Songwriter known for Captain and Tennille who also played with the Beach Boys

Born: August 27, 1942;

Died: January 2, 2019

‘CAPTAIN’ Daryl Dragon, who has died aged 76, was an American keyboard player and songwriter who had a brief but hugely successful career at the top of the late 1970s’ American music industry as half of the duo Captain and Tennille, which was fronted by his singer/songwriter wife Toni Tennille. Their first hit, 1975’s euphoric and upbeat Love Will Keep Us Together, was their biggest, and their time among the pop A-list of the era lasted until the Tennille-written ballad Do That to Me One More Time became their second US number one in 1979.

While they were household names in America and well-known elsewhere, mention of the duo doesn’t bring quite the same level of blanket recognition in the UK. Here, Love Will Keep Us… was a minor hit and Do That To Me… a bona fide top ten success, but in America they had a slew of big hits, with The Way I Want to Touch You (1975), Lonely Night (Angel Face), Shop Around, and Muskrat Love (all 1976). You Never Done It Like That (1978) also went top ten, the third time they had charted with a Neil Sedaka cover.

For Dragon, it was his first and only brush with fame under his own auspices, although between 1967 and 1973 he had been the touring and session keyboard player with the Beach Boys, where he had won the nickname ‘Captain’; reputedly from singer Mike Love, who called him ‘Captain Keyboard’ (this was the point at which Dragon made his nautical hat an enduring trademark), but also because – as Dragon later said – he wanted to cultivate an alias in order to step out from the shadow of his father, the American composer Carmen Dragon.

Dragon’s brothers Doug and Dennis were also musicians who played with the Beach Boys, and the trio played in the 1960s as The Dragons, whose thrilling but unreleased early psychedelic pop tracks were finally issued as the album BFI by the Ninja Tune label in 2007. Born in Los Angeles in 1942, Dragon’s mother was singer Eloise Dragon, and his sister were Kathy and harpist Carmen.

While with the Beach Boys, Dragon bonded with the wayward Dennis Wilson, recognising his talents as a songwriter, while Dennis saw in Dragon the arrangement skills of his brother Brian, which he himself did not possess. Dragon reputedly (he is not credited) lent arrangements to much of the band’s 1970 album Sunflower; played on four tracks on 1971’s Surf’s Up; and co-wrote Make It Good and Cuddle Up on 1972’s ‘Carl and the Passions – So Tough’ with Dennis. He also arranged the Elton John albums Caribou (1974) and Blue Moves (1975), and programmed synthesisers on the Carpenters’ Made in America (1981).

Publicly adored but critically somewhat derided – unfairly, it must be said – for their lightness of touch and a perceived tweeness, Captain and Tennille have been reasonably described as “a slightly harder-rocking, slightly sexier version of the Carpenters”. Such was the duo’s fame in their heyday that they even performed in the White House in 1978, at the request of First Lady Betty Ford and in the presence of Queen Elizabeth II, while in 1976 they were given their own major network musical variety programme, The Captain and Tennille TV Show.

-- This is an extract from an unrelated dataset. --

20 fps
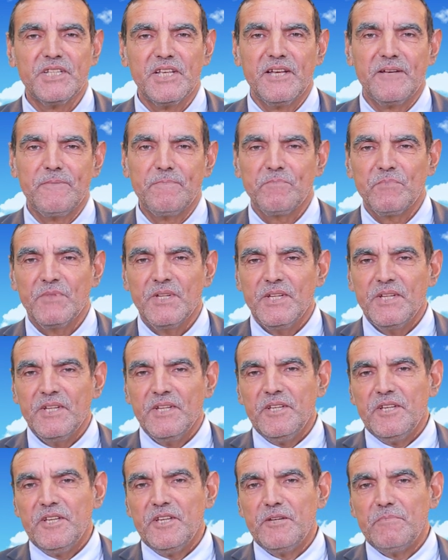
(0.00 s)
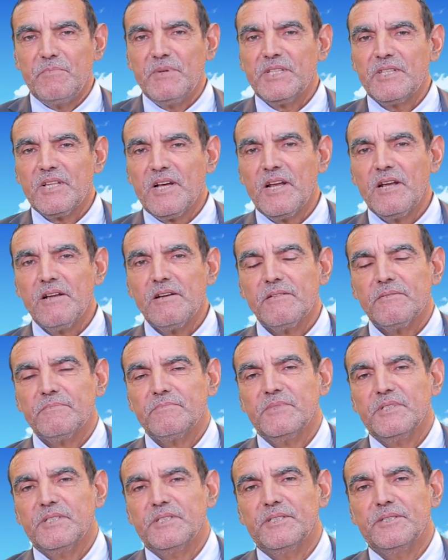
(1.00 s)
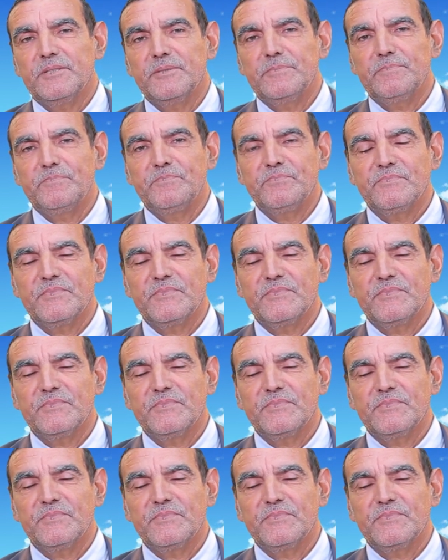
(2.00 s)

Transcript: un euh, métal. Euh,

The show only lasted for one year, however, when the couple turned down an offered contract extension because they perceived the broadcast work to be interfering with their music career. Yet footage which can be found online from Tennille’s later solo talk show in 1980 hints at other reasons for this; interviewing her husband, she – the daughter of a big band singer father who performed with Bing Crosby, and a television host mother – appears relaxed and confident, yet he seems awkward and uncomfortable. It was an odd dynamic which worked far better in song than on screen.

Although their stock as hit-makers plunged as the 1980s began, Tennille reinvented herself as a successful big band singer and recording artist, and Dragon ran Rumbo Recorders, the Los Angeles studio the pair owned from 1979 until 2003, whose clientele included Guns N’ Roses, Kiss, Roy Orbison, Celine Dion and No Doubt. They moved to Carson City, Nevada (still playing regularly as a duo in clubs around Reno and Lake Tahoe), and in the late 2000s to Prescott, Arizona.

In later life, Dragon was affected by a familial tremor which disrupted his playing. When Tennille filed for divorce from 2014 and discussed her relationship with Dragon in her subsequent autobiography, there was a brief tabloid feeding frenzy. Yet the couple reportedly continued their friendship until his death from kidney failure, for which she was by his side.